> **What you have to do**: With both ends included, repeat exactly the lines of the entries below from the one containing "[0:00.00-0:01.00]" down to the one containing "Transcript: yeah. If", and no others.

= = =

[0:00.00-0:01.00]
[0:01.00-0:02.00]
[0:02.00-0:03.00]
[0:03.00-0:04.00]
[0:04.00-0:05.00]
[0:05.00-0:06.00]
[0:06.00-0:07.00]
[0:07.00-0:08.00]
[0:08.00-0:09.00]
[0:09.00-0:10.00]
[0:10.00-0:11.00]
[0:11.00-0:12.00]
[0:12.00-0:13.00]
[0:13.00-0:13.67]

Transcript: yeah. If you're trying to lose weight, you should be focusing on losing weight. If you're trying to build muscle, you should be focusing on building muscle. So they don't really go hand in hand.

= = =

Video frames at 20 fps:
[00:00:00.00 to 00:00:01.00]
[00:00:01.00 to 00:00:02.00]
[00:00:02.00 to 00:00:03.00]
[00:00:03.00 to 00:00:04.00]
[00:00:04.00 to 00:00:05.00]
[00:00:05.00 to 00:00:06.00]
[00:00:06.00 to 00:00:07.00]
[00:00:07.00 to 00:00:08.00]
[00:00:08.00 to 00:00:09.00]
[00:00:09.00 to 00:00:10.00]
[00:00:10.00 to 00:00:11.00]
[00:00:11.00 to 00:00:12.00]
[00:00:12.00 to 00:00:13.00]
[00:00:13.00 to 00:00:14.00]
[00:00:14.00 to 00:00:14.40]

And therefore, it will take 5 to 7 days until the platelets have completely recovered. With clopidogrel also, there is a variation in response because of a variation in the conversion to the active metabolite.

= = =

> **Task solution**:
[0:00.00-0:01.00]
[0:01.00-0:02.00]
[0:02.00-0:03.00]
[0:03.00-0:04.00]
[0:04.00-0:05.00]
[0:05.00-0:06.00]
[0:06.00-0:07.00]
[0:07.00-0:08.00]
[0:08.00-0:09.00]
[0:09.00-0:10.00]
[0:10.00-0:11.00]
[0:11.00-0:12.00]
[0:12.00-0:13.00]
[0:13.00-0:13.67]

Transcript: yeah. If you're trying to lose weight, you should be focusing on losing weight. If you're trying to build muscle, you should be focusing on building muscle. So they don't really go hand in hand.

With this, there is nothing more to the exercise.